だからという訳ではないが、そこは野球部の部室だった。ふたりは部室の板敷の隅に並んで座り込む。あっ、と勝瑠は不意に思い出したようにユーリに言った。
「充電しながらでいいよ。練習してる時にバッテリー切れとかシャレにならないから」
「えー、でもちょっと恥ずかしいな」
暗闇の中から、照れくさそうな声がそう告げてくる。
「前も言ったけど、充電してるところあんまり見られたくないんだ」
「俺らにとっての食事風景みたいなモンだから……だっけ」
「はしたなく思わないか? 電気がっついてる姿なんてさ」
「がっついてるかどうかなんて見ても分かんないよ。人間は電気食わないし、気にすんな」
「……そんなに見たいの? 勝瑠のエッチ」
「おい馬鹿やめろ。上目遣いもやめろっ」
「へへん、冗談だよ。じゃあ頂きまーす」
からかうようにペロリと舌を出してみせたあと、ユーリは普段から着ているジャージの裾をめくってヘソのあたりからコードを出し、コンセントに挿入。勝瑠が思わず目を背けていると「どしたの?」と後ろから訊ねられた。

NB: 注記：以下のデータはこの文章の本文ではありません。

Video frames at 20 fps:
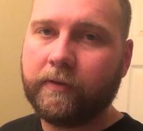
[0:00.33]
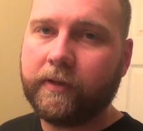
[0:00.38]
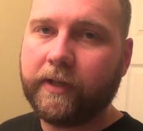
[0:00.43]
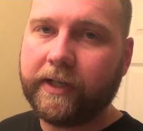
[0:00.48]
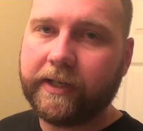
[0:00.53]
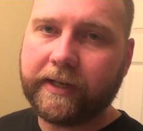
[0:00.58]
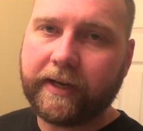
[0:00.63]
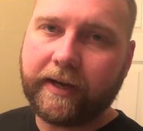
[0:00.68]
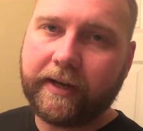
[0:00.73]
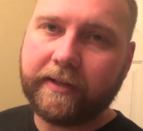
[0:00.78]

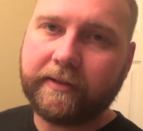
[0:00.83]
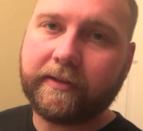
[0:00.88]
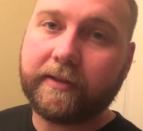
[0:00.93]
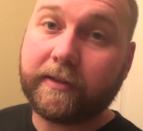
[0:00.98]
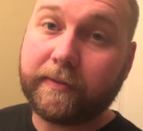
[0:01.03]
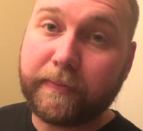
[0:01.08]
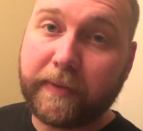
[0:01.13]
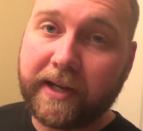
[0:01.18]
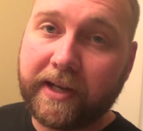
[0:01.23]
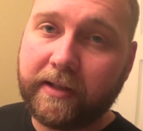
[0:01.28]
Hey guys,
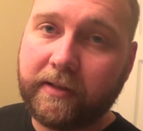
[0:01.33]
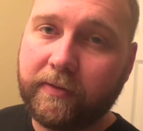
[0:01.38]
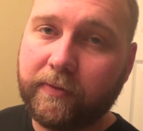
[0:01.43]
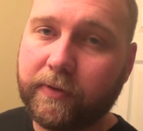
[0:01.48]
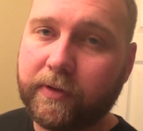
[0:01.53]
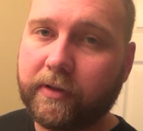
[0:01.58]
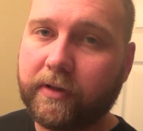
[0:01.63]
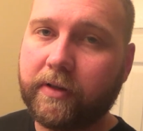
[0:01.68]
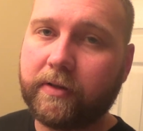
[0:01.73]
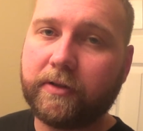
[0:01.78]
it's Matt
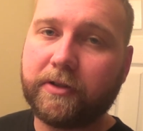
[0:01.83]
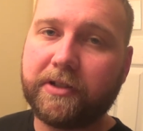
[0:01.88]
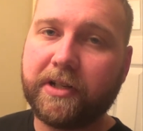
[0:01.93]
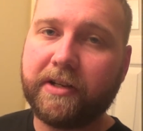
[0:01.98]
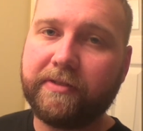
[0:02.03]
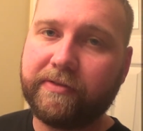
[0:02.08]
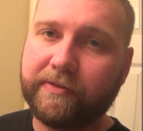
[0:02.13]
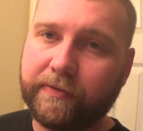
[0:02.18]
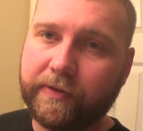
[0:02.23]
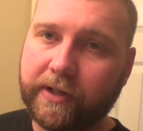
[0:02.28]
with another
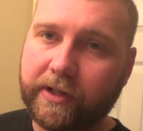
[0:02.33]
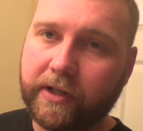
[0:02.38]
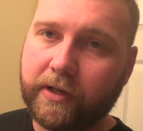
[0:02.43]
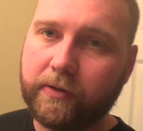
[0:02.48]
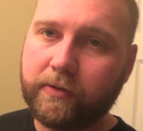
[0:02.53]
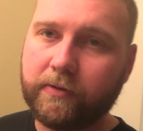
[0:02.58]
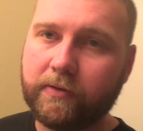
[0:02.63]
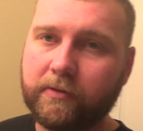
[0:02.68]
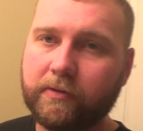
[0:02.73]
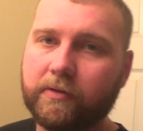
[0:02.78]
shaving
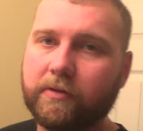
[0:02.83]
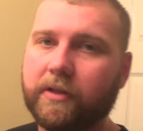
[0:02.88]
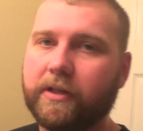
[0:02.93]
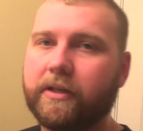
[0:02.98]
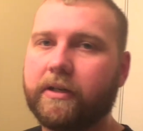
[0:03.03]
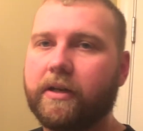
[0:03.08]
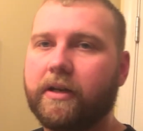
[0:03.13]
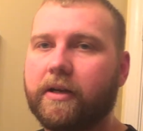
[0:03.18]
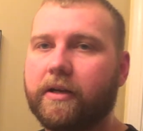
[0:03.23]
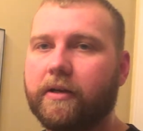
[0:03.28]
video,
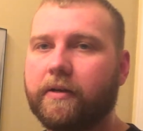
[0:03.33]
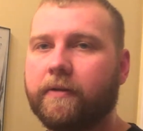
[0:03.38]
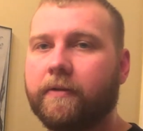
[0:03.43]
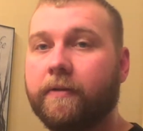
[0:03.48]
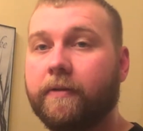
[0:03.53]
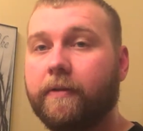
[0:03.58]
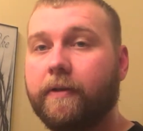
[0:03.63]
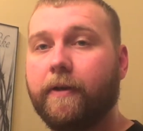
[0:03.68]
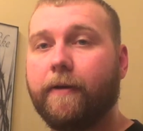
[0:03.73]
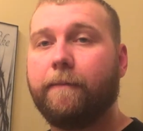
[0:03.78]
and
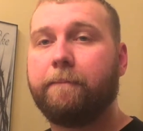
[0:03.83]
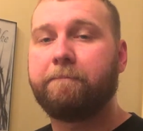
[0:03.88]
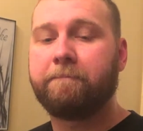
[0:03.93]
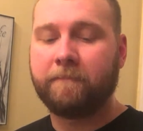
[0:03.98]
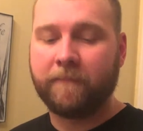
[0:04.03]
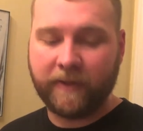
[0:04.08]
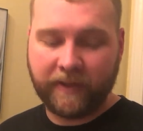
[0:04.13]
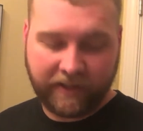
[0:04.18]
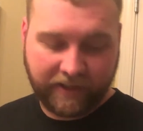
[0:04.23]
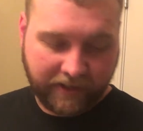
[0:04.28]
yeah,
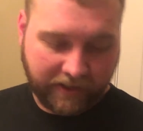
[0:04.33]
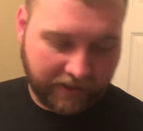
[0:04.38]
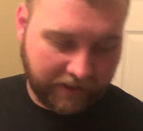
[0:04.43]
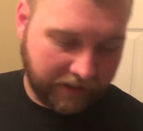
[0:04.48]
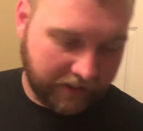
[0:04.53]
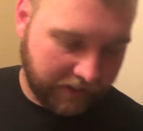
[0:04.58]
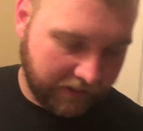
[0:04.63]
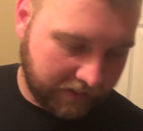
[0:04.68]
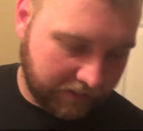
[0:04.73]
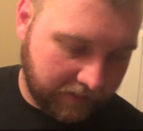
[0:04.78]

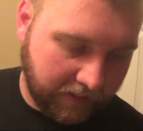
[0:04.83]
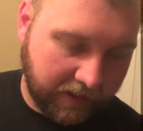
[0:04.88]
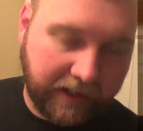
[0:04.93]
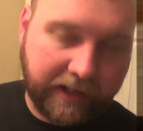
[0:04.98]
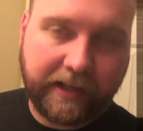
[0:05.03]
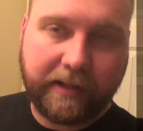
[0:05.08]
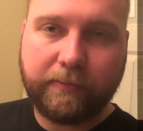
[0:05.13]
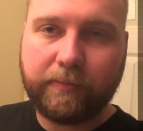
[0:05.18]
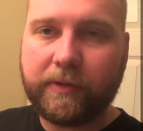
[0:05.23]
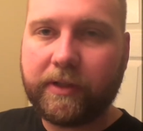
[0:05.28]

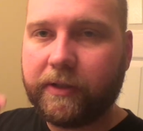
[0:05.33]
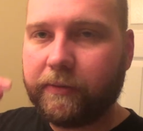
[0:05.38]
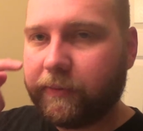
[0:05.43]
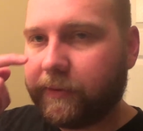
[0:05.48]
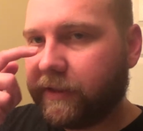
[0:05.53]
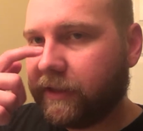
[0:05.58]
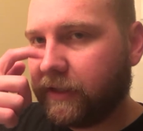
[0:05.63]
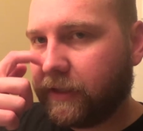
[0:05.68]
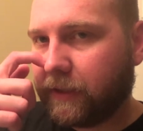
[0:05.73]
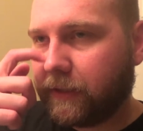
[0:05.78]
today I'm going to
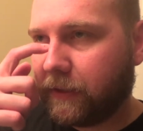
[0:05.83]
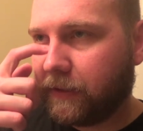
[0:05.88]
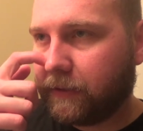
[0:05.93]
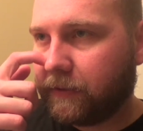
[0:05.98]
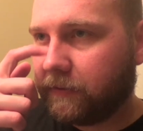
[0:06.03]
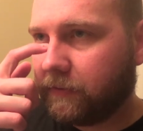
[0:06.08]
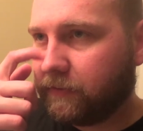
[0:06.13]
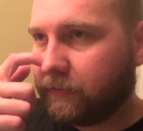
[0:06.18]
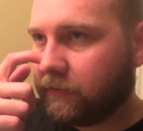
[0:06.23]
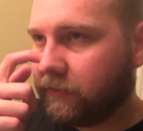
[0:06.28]
be
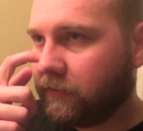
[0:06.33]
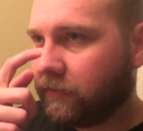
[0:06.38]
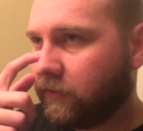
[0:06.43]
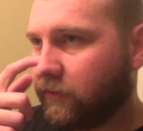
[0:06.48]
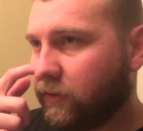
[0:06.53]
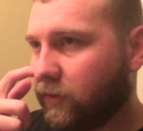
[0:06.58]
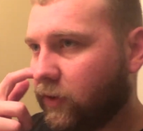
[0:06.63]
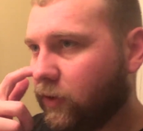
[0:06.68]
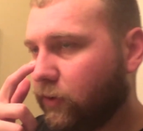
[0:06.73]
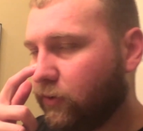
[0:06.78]

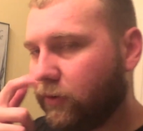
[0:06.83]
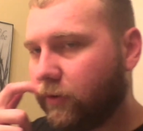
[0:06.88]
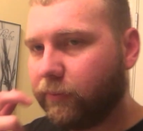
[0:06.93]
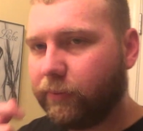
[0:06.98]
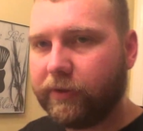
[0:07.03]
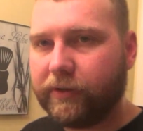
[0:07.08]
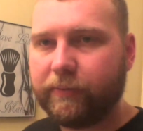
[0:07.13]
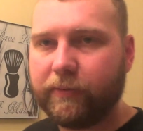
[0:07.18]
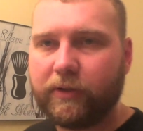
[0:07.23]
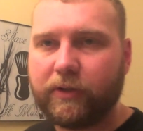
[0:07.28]
just doing
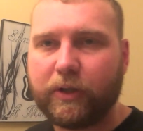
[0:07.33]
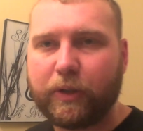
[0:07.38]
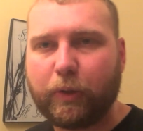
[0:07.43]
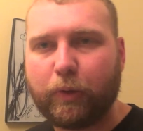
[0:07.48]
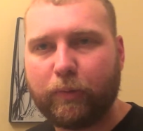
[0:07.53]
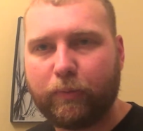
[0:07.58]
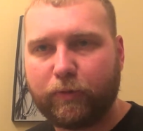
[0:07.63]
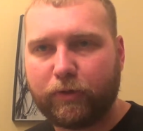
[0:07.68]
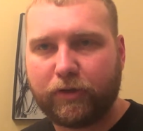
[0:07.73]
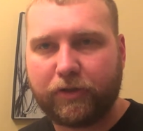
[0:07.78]
pretty much a
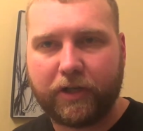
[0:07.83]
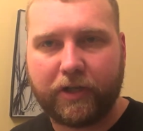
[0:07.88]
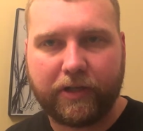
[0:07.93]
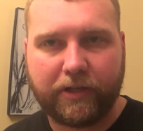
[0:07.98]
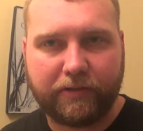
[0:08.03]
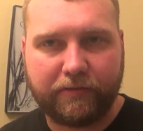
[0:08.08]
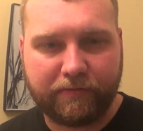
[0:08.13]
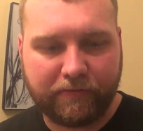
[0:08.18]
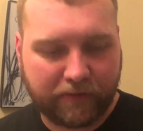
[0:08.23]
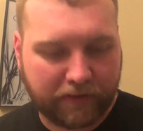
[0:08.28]
normal
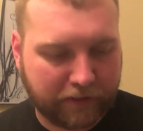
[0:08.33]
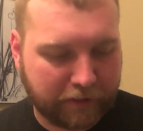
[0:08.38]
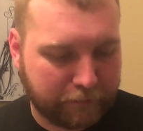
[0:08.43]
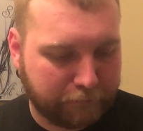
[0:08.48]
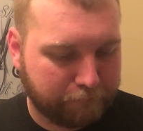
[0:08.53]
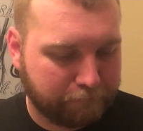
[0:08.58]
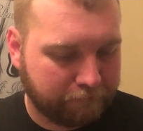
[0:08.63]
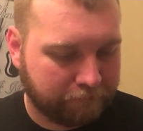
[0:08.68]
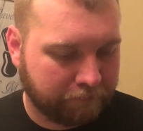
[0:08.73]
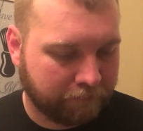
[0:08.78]
shave,
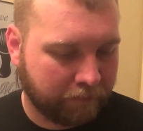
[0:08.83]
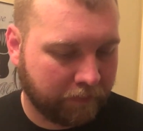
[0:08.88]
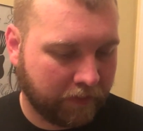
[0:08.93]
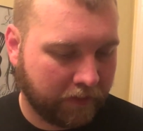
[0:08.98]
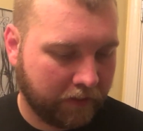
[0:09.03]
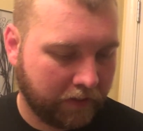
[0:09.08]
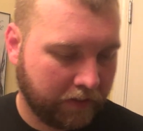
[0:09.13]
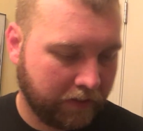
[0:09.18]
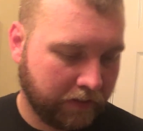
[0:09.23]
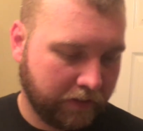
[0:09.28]

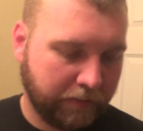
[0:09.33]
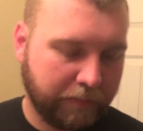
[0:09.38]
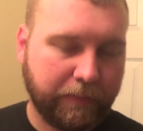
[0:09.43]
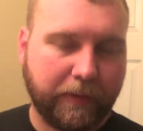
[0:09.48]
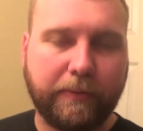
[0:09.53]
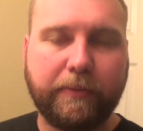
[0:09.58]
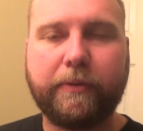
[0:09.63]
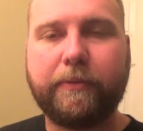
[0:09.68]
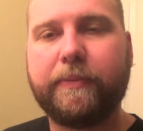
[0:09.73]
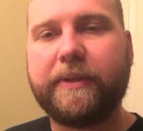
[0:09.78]
but
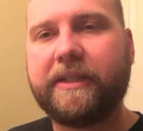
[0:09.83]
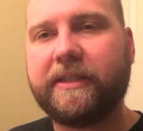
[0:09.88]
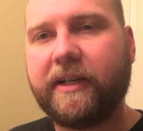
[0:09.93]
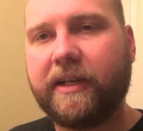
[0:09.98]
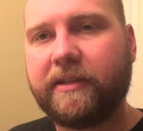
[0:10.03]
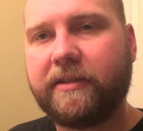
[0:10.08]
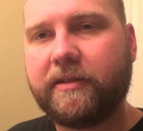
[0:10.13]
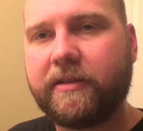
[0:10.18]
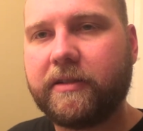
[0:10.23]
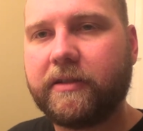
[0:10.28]
I'm going to be
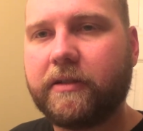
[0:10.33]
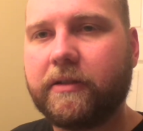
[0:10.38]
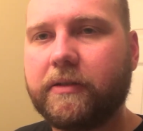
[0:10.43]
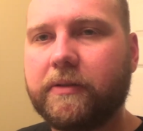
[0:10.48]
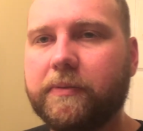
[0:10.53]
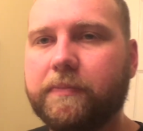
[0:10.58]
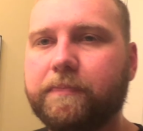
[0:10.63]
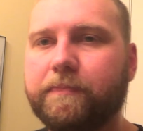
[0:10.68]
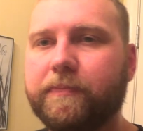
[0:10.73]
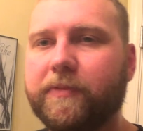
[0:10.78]

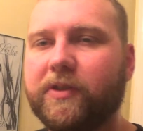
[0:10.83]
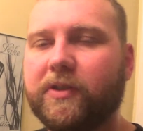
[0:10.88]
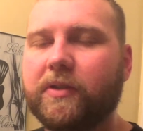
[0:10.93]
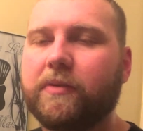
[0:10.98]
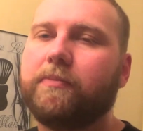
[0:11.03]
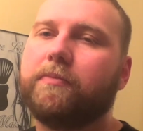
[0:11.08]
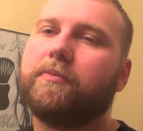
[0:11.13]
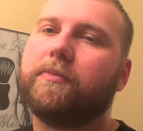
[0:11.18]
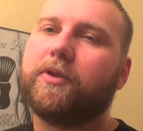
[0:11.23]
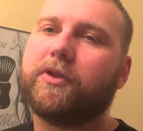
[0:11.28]
testing
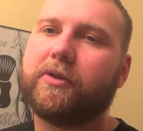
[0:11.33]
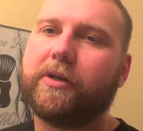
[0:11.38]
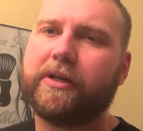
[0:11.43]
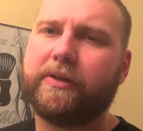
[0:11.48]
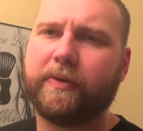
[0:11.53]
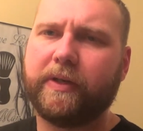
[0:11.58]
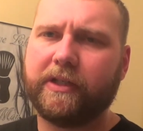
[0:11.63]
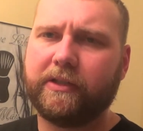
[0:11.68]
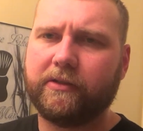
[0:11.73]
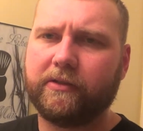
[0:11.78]
some straight
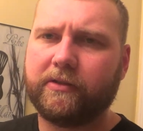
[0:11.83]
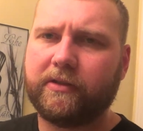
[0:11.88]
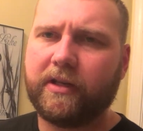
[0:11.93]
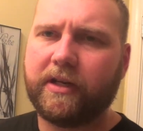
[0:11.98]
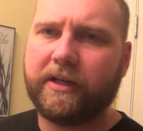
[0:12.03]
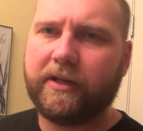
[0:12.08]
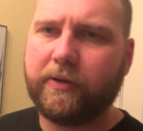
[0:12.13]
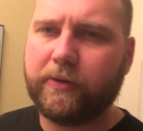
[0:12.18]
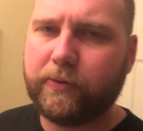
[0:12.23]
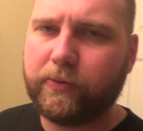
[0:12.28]
razors that
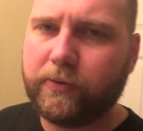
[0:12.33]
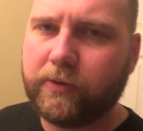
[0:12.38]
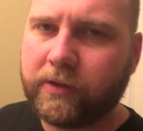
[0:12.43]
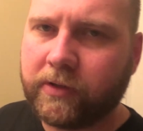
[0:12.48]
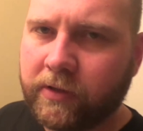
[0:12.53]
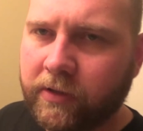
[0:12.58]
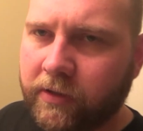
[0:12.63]
I honed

ユーリの両目が薄い青色に発光していた。充電中の合図である。
真夜中の校舎で見ると、何処となく幻想的な雰囲気を醸して良いと思う反面、こんな設計にしたやつを小一時間問い詰めてやりたい気分にもさせられた。
「それで、今夜は何を話そうか?」
ユーリが、やや興奮気味に身を乗り出してきた。